Source data
'''

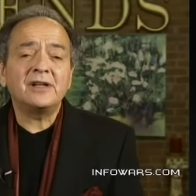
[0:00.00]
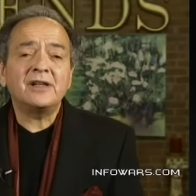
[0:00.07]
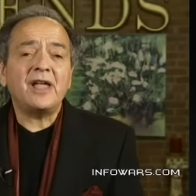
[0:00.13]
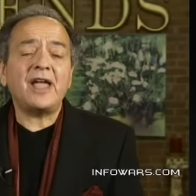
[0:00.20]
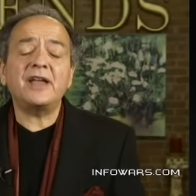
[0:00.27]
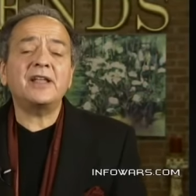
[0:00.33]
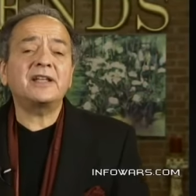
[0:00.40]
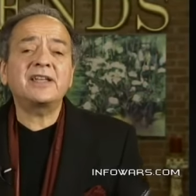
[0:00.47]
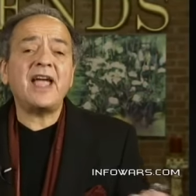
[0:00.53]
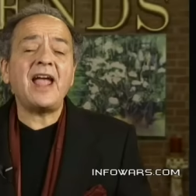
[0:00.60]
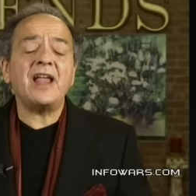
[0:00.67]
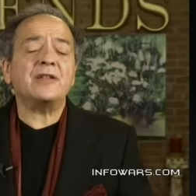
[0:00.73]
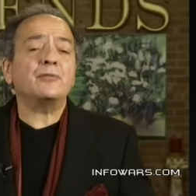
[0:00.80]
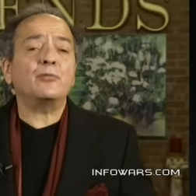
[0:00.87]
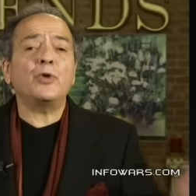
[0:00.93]
And
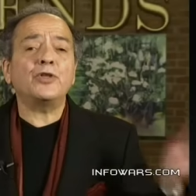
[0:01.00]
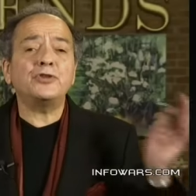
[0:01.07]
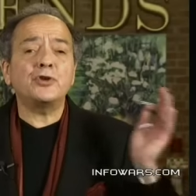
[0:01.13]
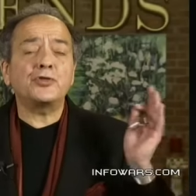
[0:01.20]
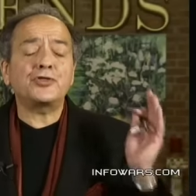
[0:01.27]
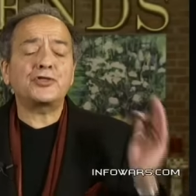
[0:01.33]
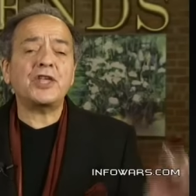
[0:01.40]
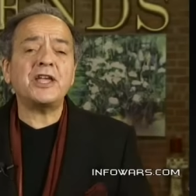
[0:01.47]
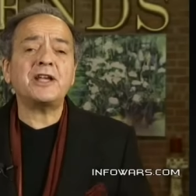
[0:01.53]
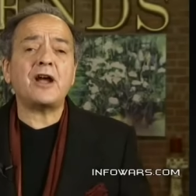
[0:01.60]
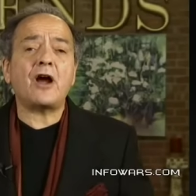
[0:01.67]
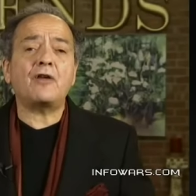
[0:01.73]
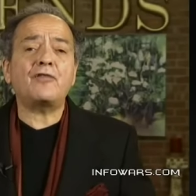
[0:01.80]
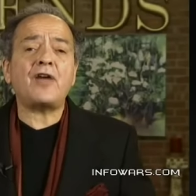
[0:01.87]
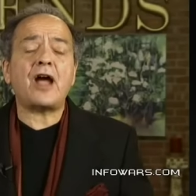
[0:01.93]
again, when you think
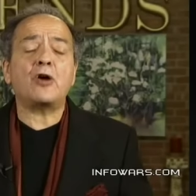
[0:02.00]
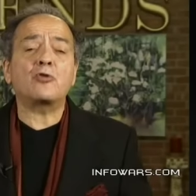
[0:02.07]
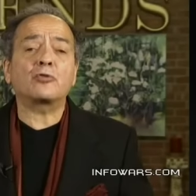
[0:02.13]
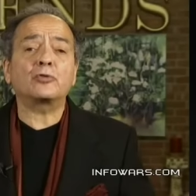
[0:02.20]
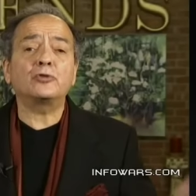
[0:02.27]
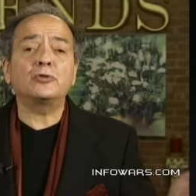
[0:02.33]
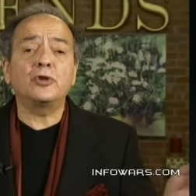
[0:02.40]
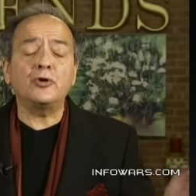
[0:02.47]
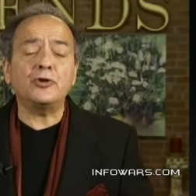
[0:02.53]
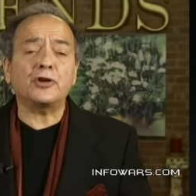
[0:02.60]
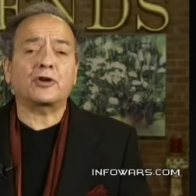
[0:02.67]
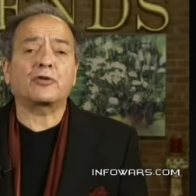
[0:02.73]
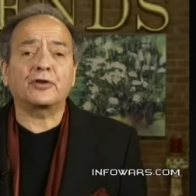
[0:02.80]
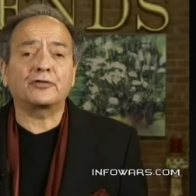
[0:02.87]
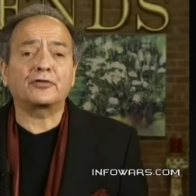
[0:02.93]
of how
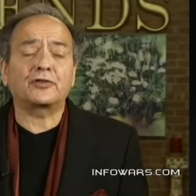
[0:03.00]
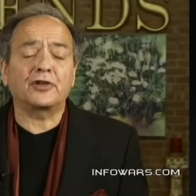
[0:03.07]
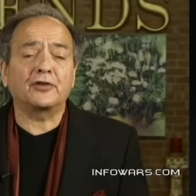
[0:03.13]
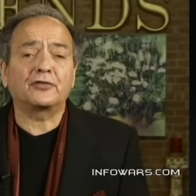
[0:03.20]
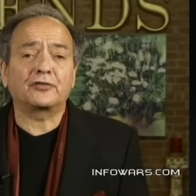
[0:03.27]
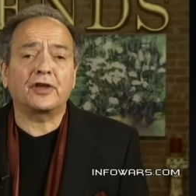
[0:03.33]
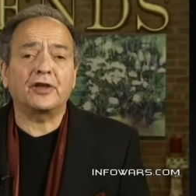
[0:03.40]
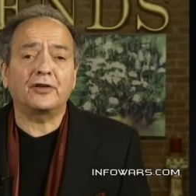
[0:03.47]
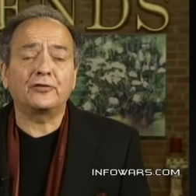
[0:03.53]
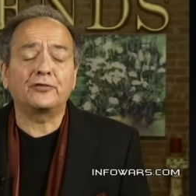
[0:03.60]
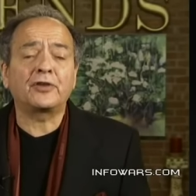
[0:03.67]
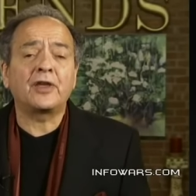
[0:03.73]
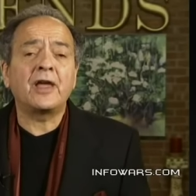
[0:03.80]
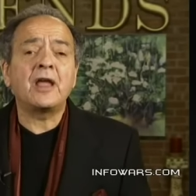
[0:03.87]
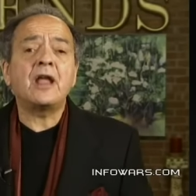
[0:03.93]
ludicrous this
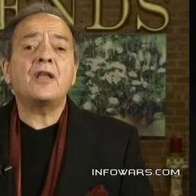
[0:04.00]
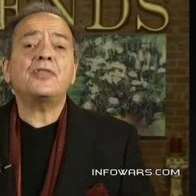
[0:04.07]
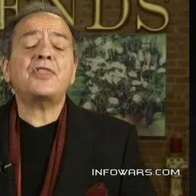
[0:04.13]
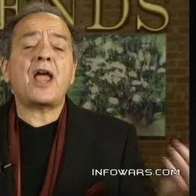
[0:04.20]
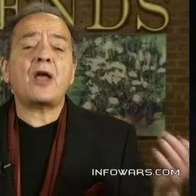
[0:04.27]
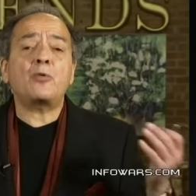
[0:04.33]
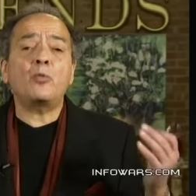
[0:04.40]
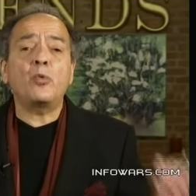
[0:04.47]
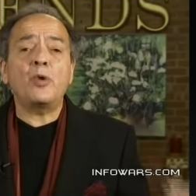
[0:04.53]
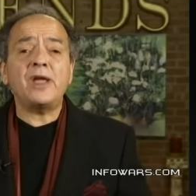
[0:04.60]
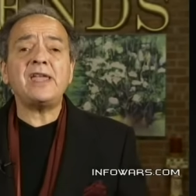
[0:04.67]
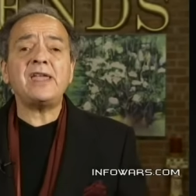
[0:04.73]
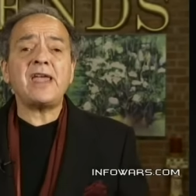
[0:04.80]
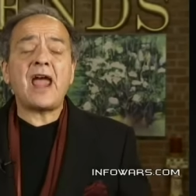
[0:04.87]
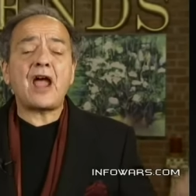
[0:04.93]
is, that
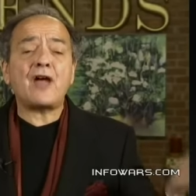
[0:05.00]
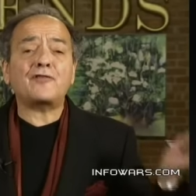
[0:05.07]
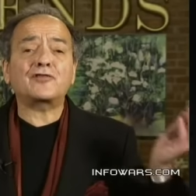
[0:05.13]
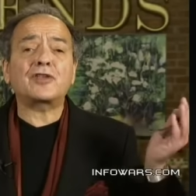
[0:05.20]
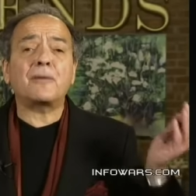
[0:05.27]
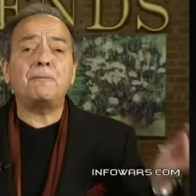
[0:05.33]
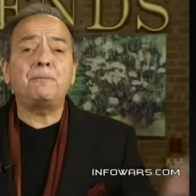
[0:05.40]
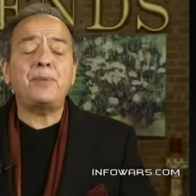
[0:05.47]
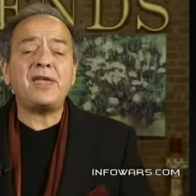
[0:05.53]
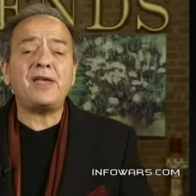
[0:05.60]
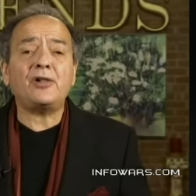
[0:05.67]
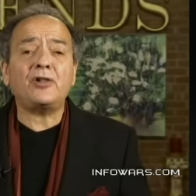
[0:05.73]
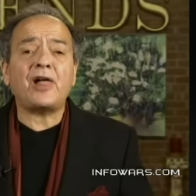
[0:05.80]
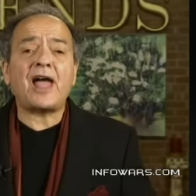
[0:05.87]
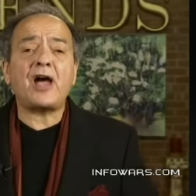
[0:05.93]
we have to
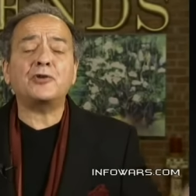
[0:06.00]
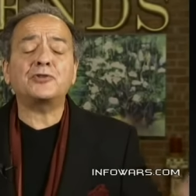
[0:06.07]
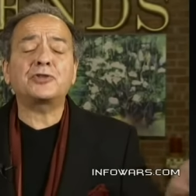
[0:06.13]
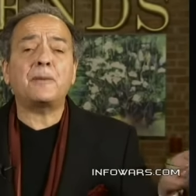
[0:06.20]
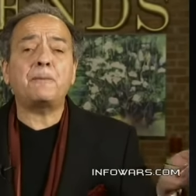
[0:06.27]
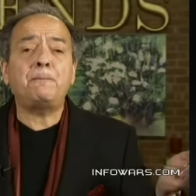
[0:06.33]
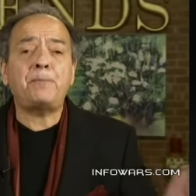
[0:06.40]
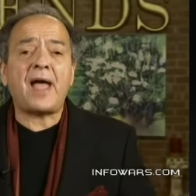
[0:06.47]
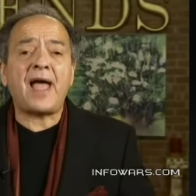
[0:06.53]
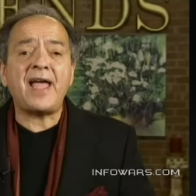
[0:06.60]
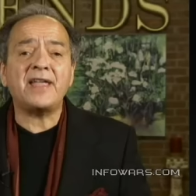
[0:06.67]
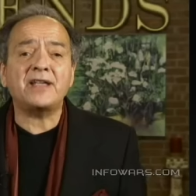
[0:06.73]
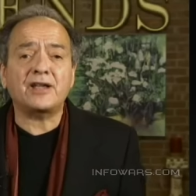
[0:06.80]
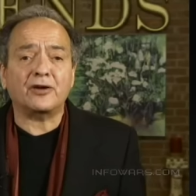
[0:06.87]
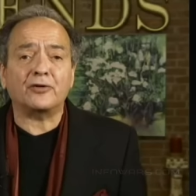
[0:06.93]
bail out the
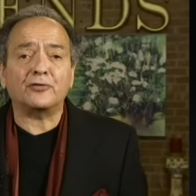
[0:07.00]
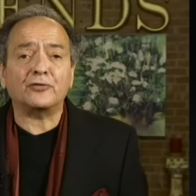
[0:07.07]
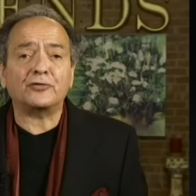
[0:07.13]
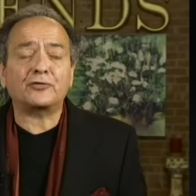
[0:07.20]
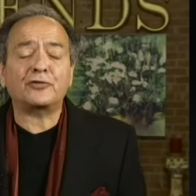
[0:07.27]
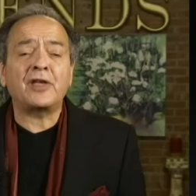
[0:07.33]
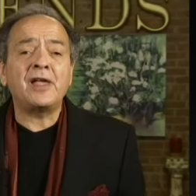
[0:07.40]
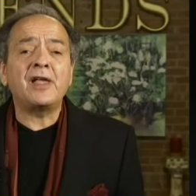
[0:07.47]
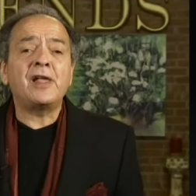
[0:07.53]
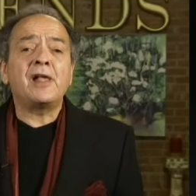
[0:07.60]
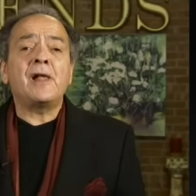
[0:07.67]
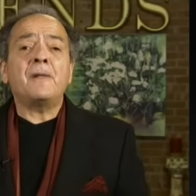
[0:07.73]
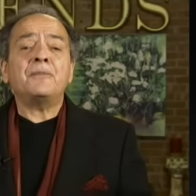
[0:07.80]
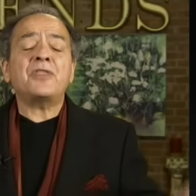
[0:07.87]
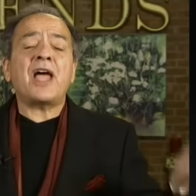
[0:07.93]
bankers,
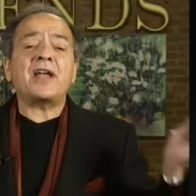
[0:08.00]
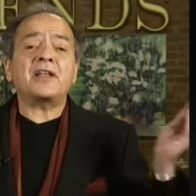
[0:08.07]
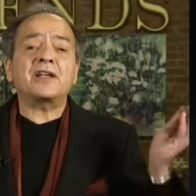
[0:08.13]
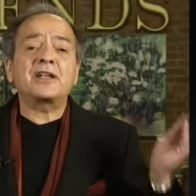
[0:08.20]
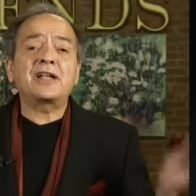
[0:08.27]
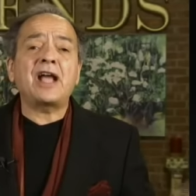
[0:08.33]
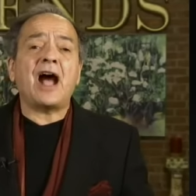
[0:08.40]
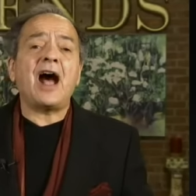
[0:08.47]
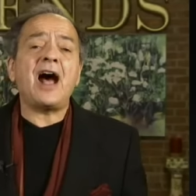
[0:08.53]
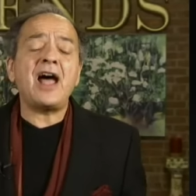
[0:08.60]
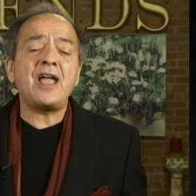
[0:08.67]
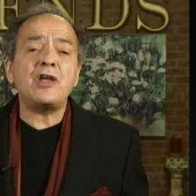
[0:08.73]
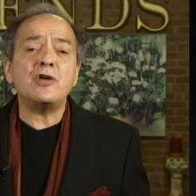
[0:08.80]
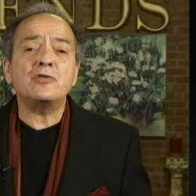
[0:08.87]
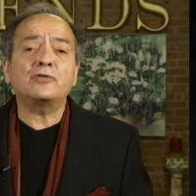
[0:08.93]
that a
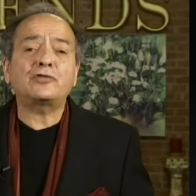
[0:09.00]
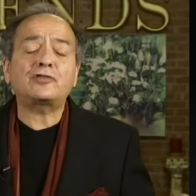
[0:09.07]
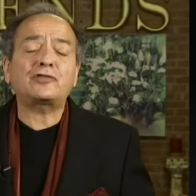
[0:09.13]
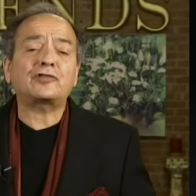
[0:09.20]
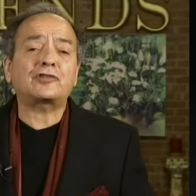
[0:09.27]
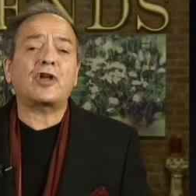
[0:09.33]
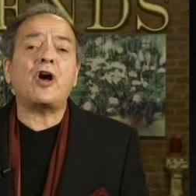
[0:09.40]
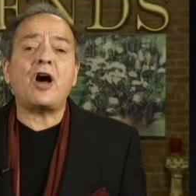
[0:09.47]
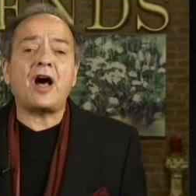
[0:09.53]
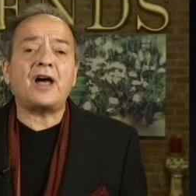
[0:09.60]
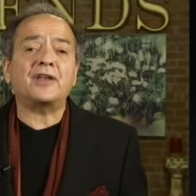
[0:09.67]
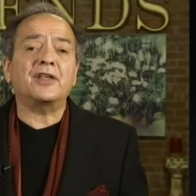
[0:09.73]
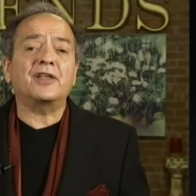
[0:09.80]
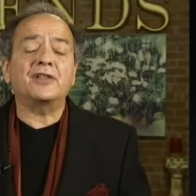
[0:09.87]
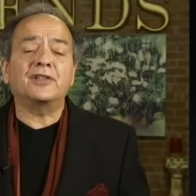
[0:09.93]
guy who
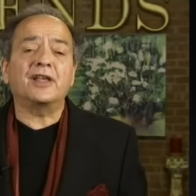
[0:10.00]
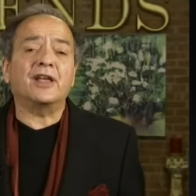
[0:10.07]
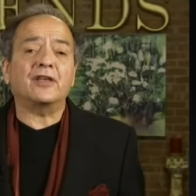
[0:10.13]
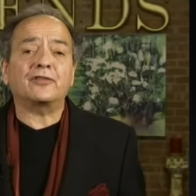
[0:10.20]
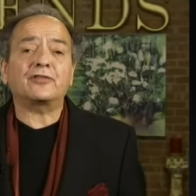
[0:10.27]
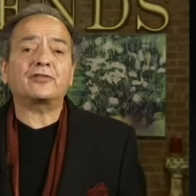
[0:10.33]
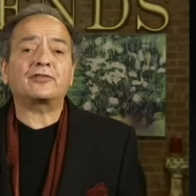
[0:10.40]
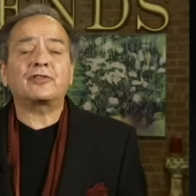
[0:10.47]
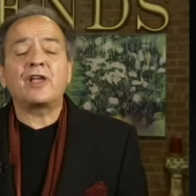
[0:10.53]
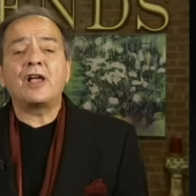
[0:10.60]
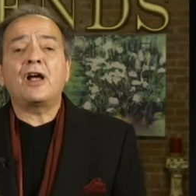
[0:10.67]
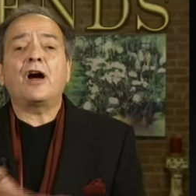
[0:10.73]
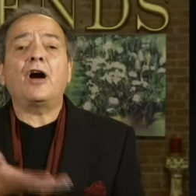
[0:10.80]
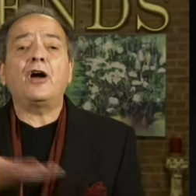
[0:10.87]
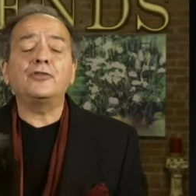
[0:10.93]
started this
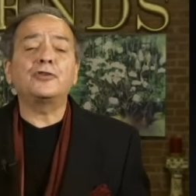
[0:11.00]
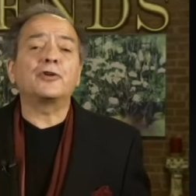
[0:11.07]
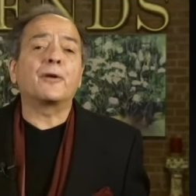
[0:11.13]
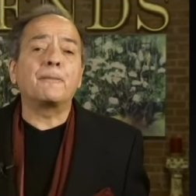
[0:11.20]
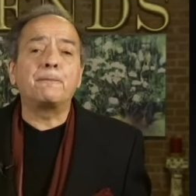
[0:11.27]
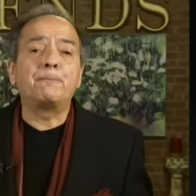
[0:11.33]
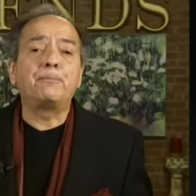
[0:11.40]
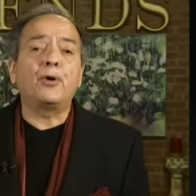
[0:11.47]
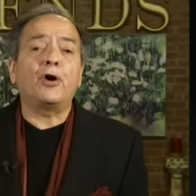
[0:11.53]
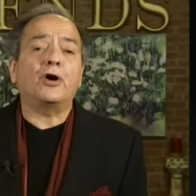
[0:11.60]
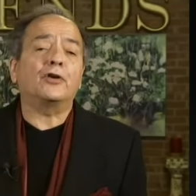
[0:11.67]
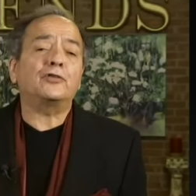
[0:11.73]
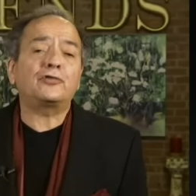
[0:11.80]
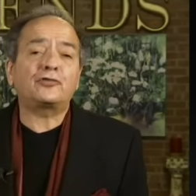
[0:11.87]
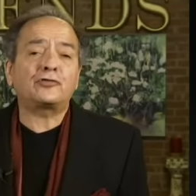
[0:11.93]
under
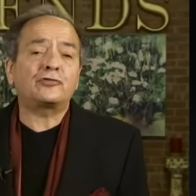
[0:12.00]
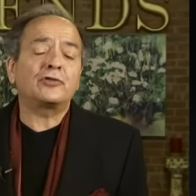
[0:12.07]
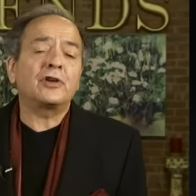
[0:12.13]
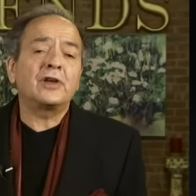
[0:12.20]
Bush,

'''

* Work item *
Return all of the lines above without alteration, minus the pictures.

* Result of the task *
[0:00.00]
[0:00.07]
[0:00.13]
[0:00.20]
[0:00.27]
[0:00.33]
[0:00.40]
[0:00.47]
[0:00.53]
[0:00.60]
[0:00.67]
[0:00.73]
[0:00.80]
[0:00.87]
[0:00.93]
And
[0:01.00]
[0:01.07]
[0:01.13]
[0:01.20]
[0:01.27]
[0:01.33]
[0:01.40]
[0:01.47]
[0:01.53]
[0:01.60]
[0:01.67]
[0:01.73]
[0:01.80]
[0:01.87]
[0:01.93]
again, when you think
[0:02.00]
[0:02.07]
[0:02.13]
[0:02.20]
[0:02.27]
[0:02.33]
[0:02.40]
[0:02.47]
[0:02.53]
[0:02.60]
[0:02.67]
[0:02.73]
[0:02.80]
[0:02.87]
[0:02.93]
of how
[0:03.00]
[0:03.07]
[0:03.13]
[0:03.20]
[0:03.27]
[0:03.33]
[0:03.40]
[0:03.47]
[0:03.53]
[0:03.60]
[0:03.67]
[0:03.73]
[0:03.80]
[0:03.87]
[0:03.93]
ludicrous this
[0:04.00]
[0:04.07]
[0:04.13]
[0:04.20]
[0:04.27]
[0:04.33]
[0:04.40]
[0:04.47]
[0:04.53]
[0:04.60]
[0:04.67]
[0:04.73]
[0:04.80]
[0:04.87]
[0:04.93]
is, that
[0:05.00]
[0:05.07]
[0:05.13]
[0:05.20]
[0:05.27]
[0:05.33]
[0:05.40]
[0:05.47]
[0:05.53]
[0:05.60]
[0:05.67]
[0:05.73]
[0:05.80]
[0:05.87]
[0:05.93]
we have to
[0:06.00]
[0:06.07]
[0:06.13]
[0:06.20]
[0:06.27]
[0:06.33]
[0:06.40]
[0:06.47]
[0:06.53]
[0:06.60]
[0:06.67]
[0:06.73]
[0:06.80]
[0:06.87]
[0:06.93]
bail out the
[0:07.00]
[0:07.07]
[0:07.13]
[0:07.20]
[0:07.27]
[0:07.33]
[0:07.40]
[0:07.47]
[0:07.53]
[0:07.60]
[0:07.67]
[0:07.73]
[0:07.80]
[0:07.87]
[0:07.93]
bankers,
[0:08.00]
[0:08.07]
[0:08.13]
[0:08.20]
[0:08.27]
[0:08.33]
[0:08.40]
[0:08.47]
[0:08.53]
[0:08.60]
[0:08.67]
[0:08.73]
[0:08.80]
[0:08.87]
[0:08.93]
that a
[0:09.00]
[0:09.07]
[0:09.13]
[0:09.20]
[0:09.27]
[0:09.33]
[0:09.40]
[0:09.47]
[0:09.53]
[0:09.60]
[0:09.67]
[0:09.73]
[0:09.80]
[0:09.87]
[0:09.93]
guy who
[0:10.00]
[0:10.07]
[0:10.13]
[0:10.20]
[0:10.27]
[0:10.33]
[0:10.40]
[0:10.47]
[0:10.53]
[0:10.60]
[0:10.67]
[0:10.73]
[0:10.80]
[0:10.87]
[0:10.93]
started this
[0:11.00]
[0:11.07]
[0:11.13]
[0:11.20]
[0:11.27]
[0:11.33]
[0:11.40]
[0:11.47]
[0:11.53]
[0:11.60]
[0:11.67]
[0:11.73]
[0:11.80]
[0:11.87]
[0:11.93]
under
[0:12.00]
[0:12.07]
[0:12.13]
[0:12.20]
Bush,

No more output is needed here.